Before the negotiations and conspiracies against Richard III, Elizabeth Wooville’s marriage to Edward IV had been declared void. All her children were now illegitimate and unable to take the throne. Henry Tudor was in a similar position due to his great-great-grandfather, John of Gaunt. The only way Henry could take the throne was by force, but that would never have been enough in a warring England.

Henry VII has Elizabeth of York Legitimized

Henry VII needed to make Elizabeth a rightful contender for the throne to help his processes of securing his own claim.

Before he could even think of marrying the former princess, Henry needed to pass a bill that would undo Richard’s attempts to seize the throne for good. He needed to make his bride to be legitimate. By this point, everyone believed the Princes in the Tower, Edward V and Richard, Duke of Shrewsbury, were dead, so it would not cause a problem for Henry VII’s claim.

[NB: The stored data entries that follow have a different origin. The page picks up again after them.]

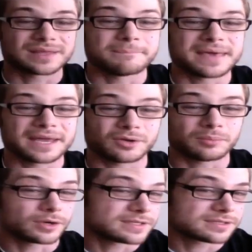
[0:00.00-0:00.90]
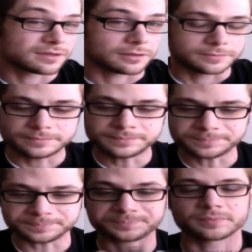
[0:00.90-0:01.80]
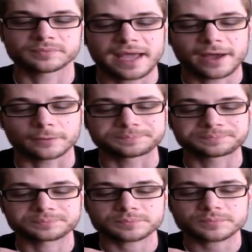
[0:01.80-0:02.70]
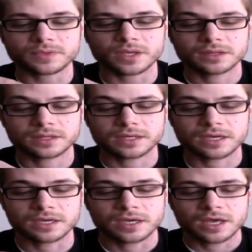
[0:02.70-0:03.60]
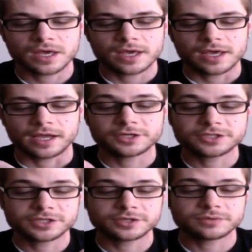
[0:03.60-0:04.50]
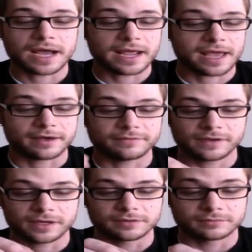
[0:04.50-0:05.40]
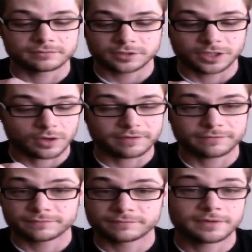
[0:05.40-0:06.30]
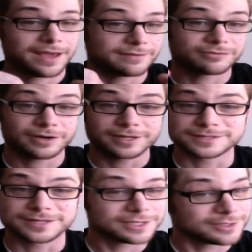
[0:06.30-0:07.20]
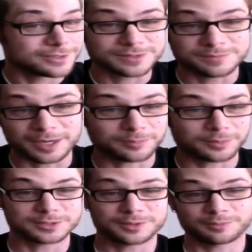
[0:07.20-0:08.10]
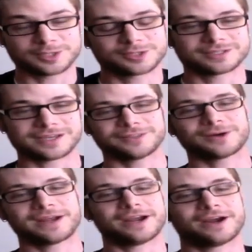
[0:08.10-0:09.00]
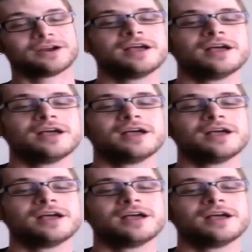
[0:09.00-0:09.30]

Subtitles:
metal bristle. Now, the issue I have, and I have friends that use metal bristle brushes on their hair,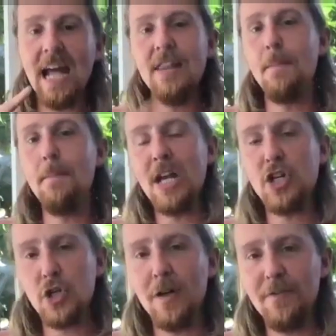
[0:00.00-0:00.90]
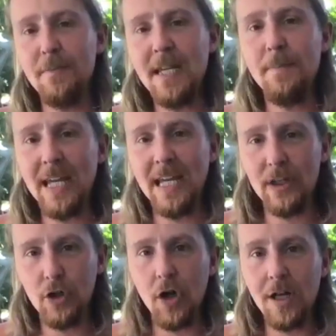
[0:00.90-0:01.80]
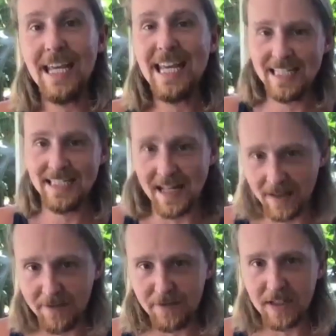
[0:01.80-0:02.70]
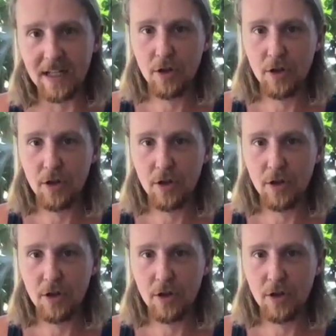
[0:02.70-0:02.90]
and the measure of me being good is deadlifting.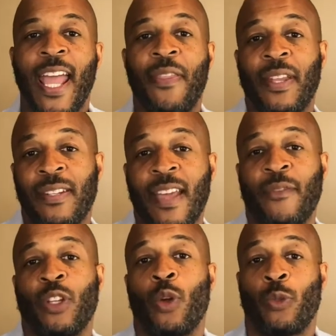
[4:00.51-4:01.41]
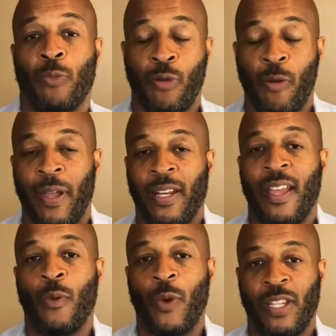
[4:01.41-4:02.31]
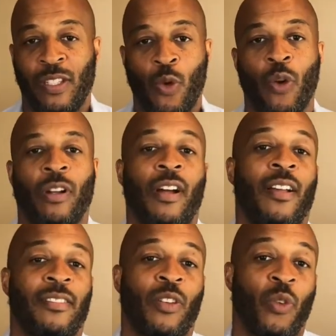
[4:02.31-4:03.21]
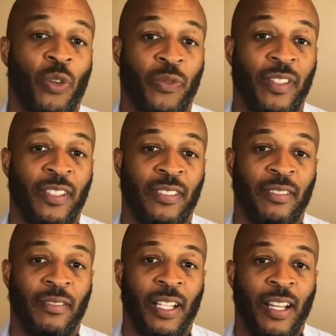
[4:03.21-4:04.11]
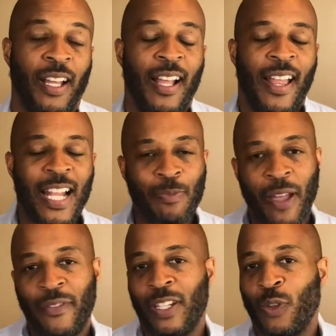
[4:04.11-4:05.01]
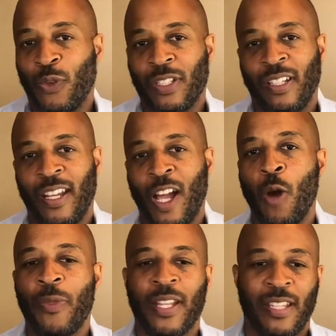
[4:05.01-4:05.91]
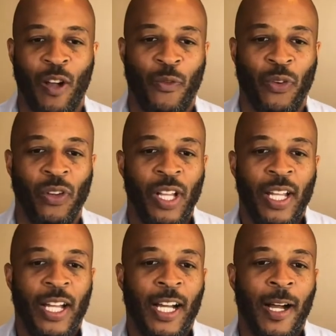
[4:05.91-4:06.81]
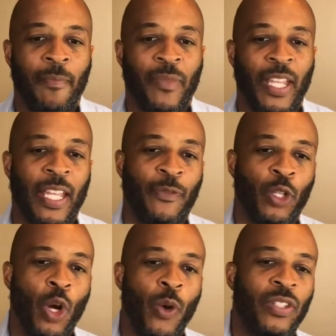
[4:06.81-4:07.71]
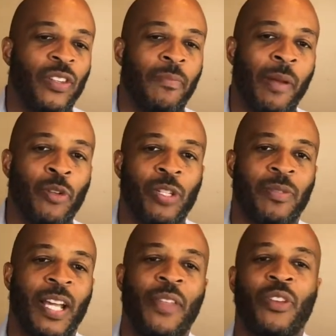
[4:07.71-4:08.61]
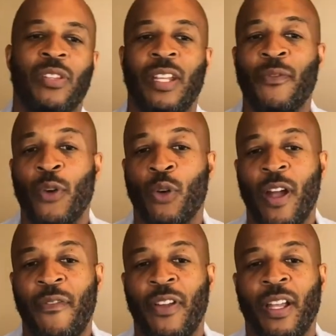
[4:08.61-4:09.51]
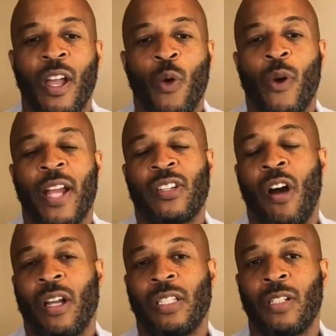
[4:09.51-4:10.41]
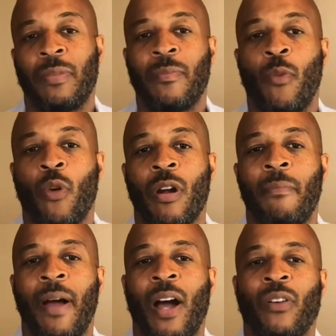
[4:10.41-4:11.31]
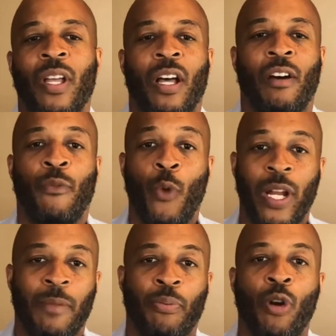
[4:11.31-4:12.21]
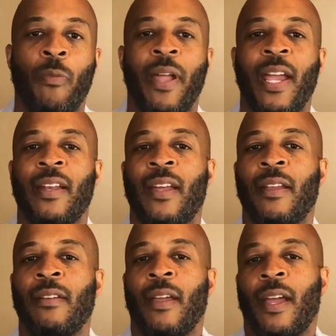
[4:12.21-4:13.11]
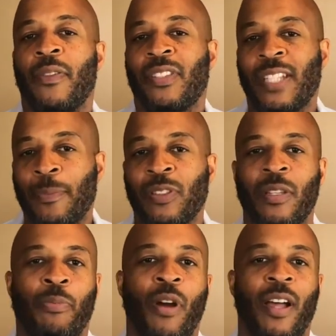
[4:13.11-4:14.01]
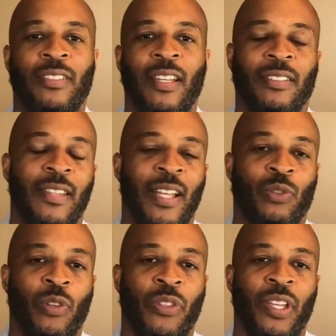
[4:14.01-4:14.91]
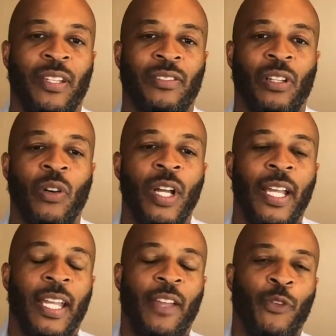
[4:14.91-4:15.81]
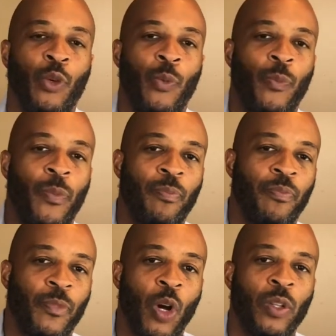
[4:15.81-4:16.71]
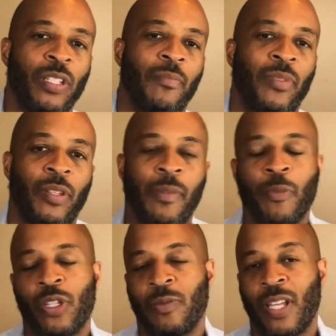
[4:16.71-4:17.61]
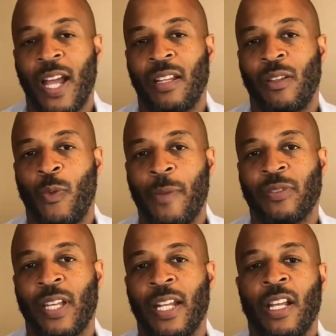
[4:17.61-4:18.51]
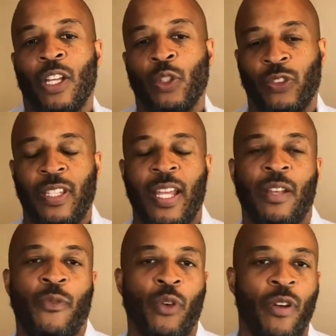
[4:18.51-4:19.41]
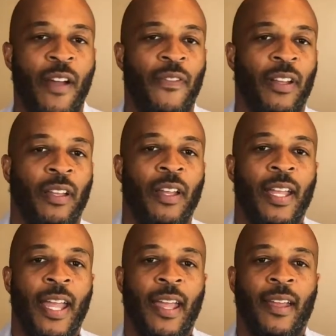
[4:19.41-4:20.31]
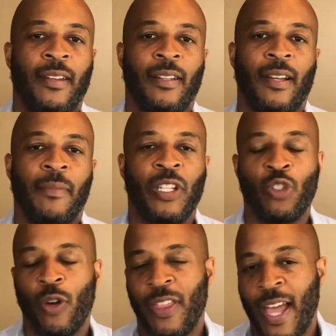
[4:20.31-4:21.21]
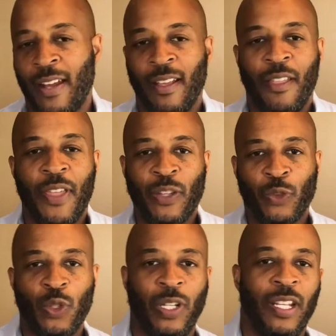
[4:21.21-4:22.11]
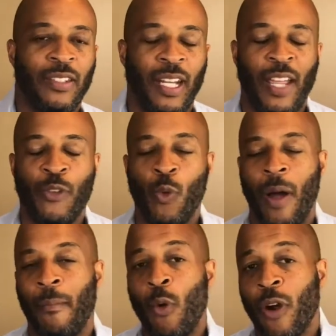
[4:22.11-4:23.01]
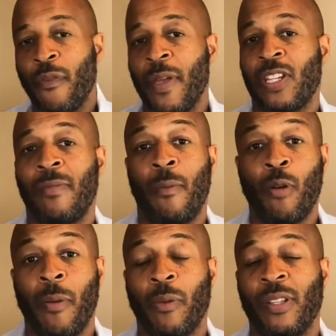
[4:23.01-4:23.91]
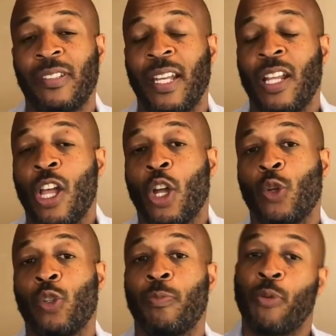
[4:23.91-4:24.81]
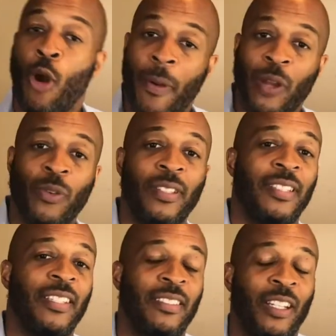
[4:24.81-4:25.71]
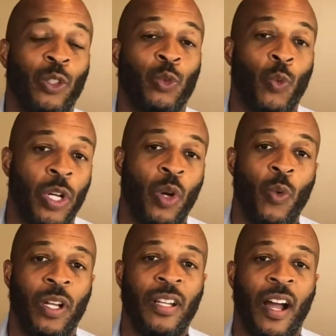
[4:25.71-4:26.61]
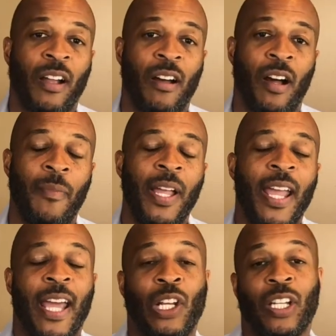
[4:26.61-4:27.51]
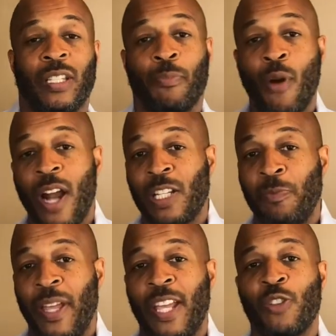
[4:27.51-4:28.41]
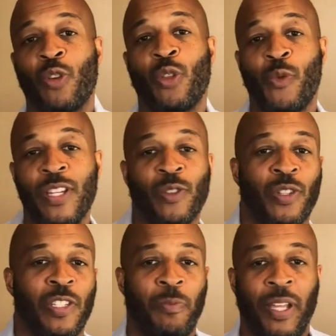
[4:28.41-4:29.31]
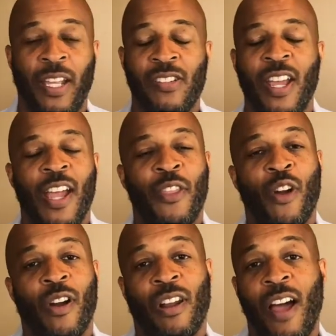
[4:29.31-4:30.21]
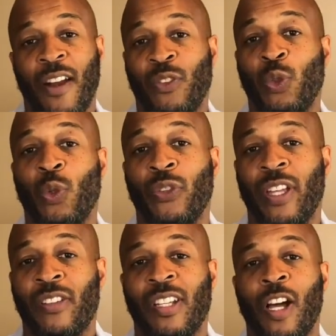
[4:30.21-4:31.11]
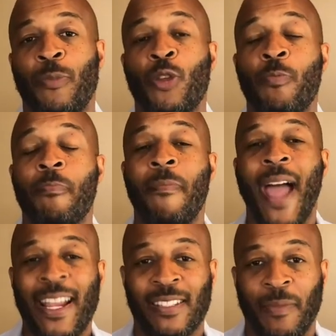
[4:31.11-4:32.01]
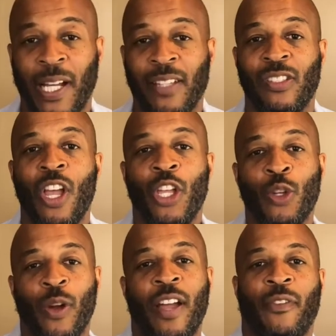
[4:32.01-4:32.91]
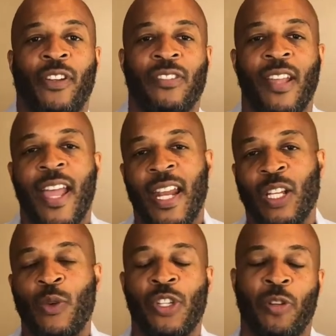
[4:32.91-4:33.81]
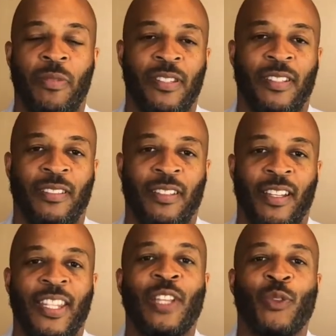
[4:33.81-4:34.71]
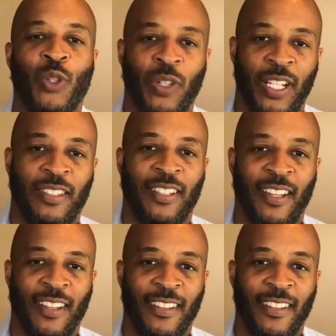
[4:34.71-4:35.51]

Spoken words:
and they didn't have to go through probate and waste the court costs and court fees. That's my video for today. I hope that's helpful. If you go into the membership side, there's an infographic where I talk a little bit more about avoiding probate and the steps in the process and that sort of thing. So if you go into the membership side of the website, you'll see that infographic, and enjoy that. Thanks for tuning in today. If you want more information about probate real estate, go to probaterealestatesales101.com and look at the products page or the resources page. There are a lot of tools there to help you maximize your efforts and increase your business. Thanks for tuning in today.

Elizabeth of York was now the rightful heir of the throne as the eldest child of Edward IV. It was perfect for Henry Tudor. He could marry her, knowing the majority of the English people would support them. Those who favored Edward’s lineage would support Elizabeth and those who supported him winning the Battle of Bosworth would support him.

It took some time, along with having to get a papal dispensation, which is why the marriage took five months after the Battle of Bosworth in August 1485.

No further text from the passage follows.